▶ **AIM OF THE TASK**
Each line from the one with "[0:03.00-0:04.00]" through the last line below must be written out exactly. Do not copy pictures.

▶ **DATA FOR THE TASK**
++++++++++

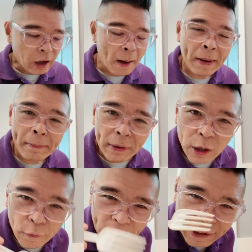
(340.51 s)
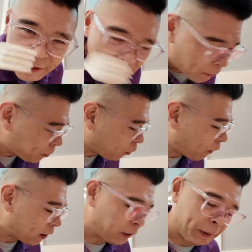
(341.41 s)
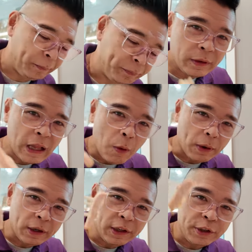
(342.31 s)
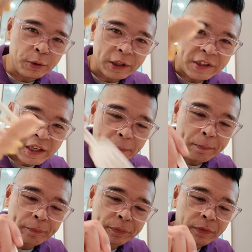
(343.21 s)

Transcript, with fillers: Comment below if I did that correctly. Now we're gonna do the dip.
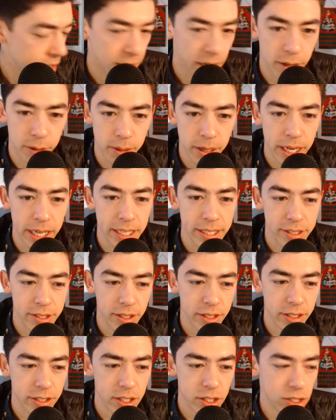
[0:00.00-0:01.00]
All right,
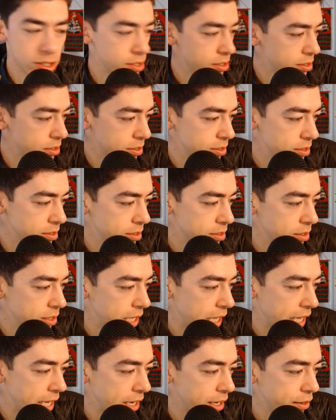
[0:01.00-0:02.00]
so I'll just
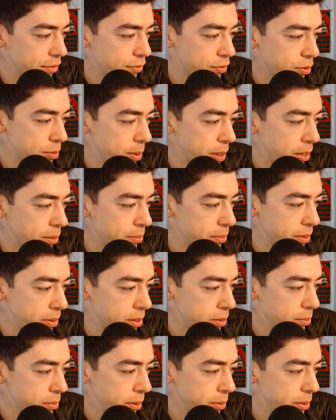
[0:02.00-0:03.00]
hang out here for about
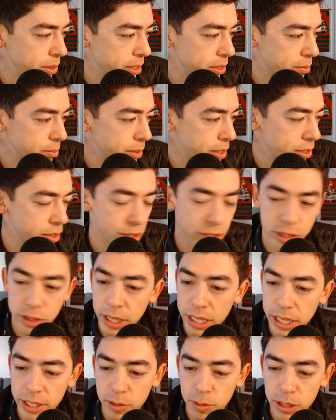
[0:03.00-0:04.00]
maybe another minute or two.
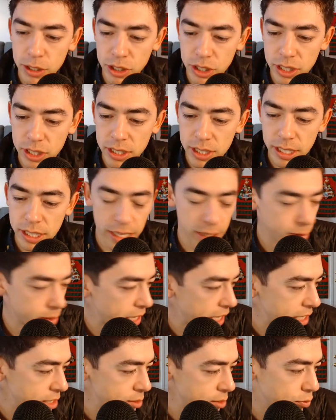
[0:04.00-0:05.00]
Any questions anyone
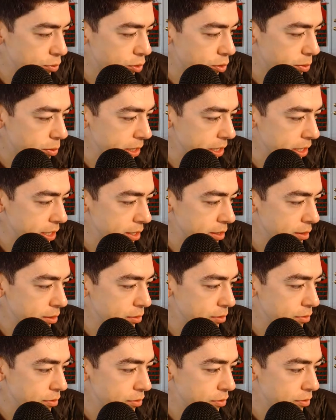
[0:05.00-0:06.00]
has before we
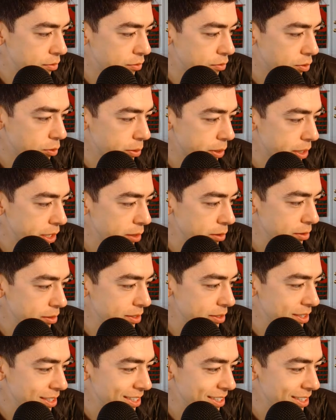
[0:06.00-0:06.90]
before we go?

++++++++++

▶ **TASK OUTPUT**
[0:03.00-0:04.00]
maybe another minute or two.
[0:04.00-0:05.00]
Any questions anyone
[0:05.00-0:06.00]
has before we
[0:06.00-0:06.90]
before we go?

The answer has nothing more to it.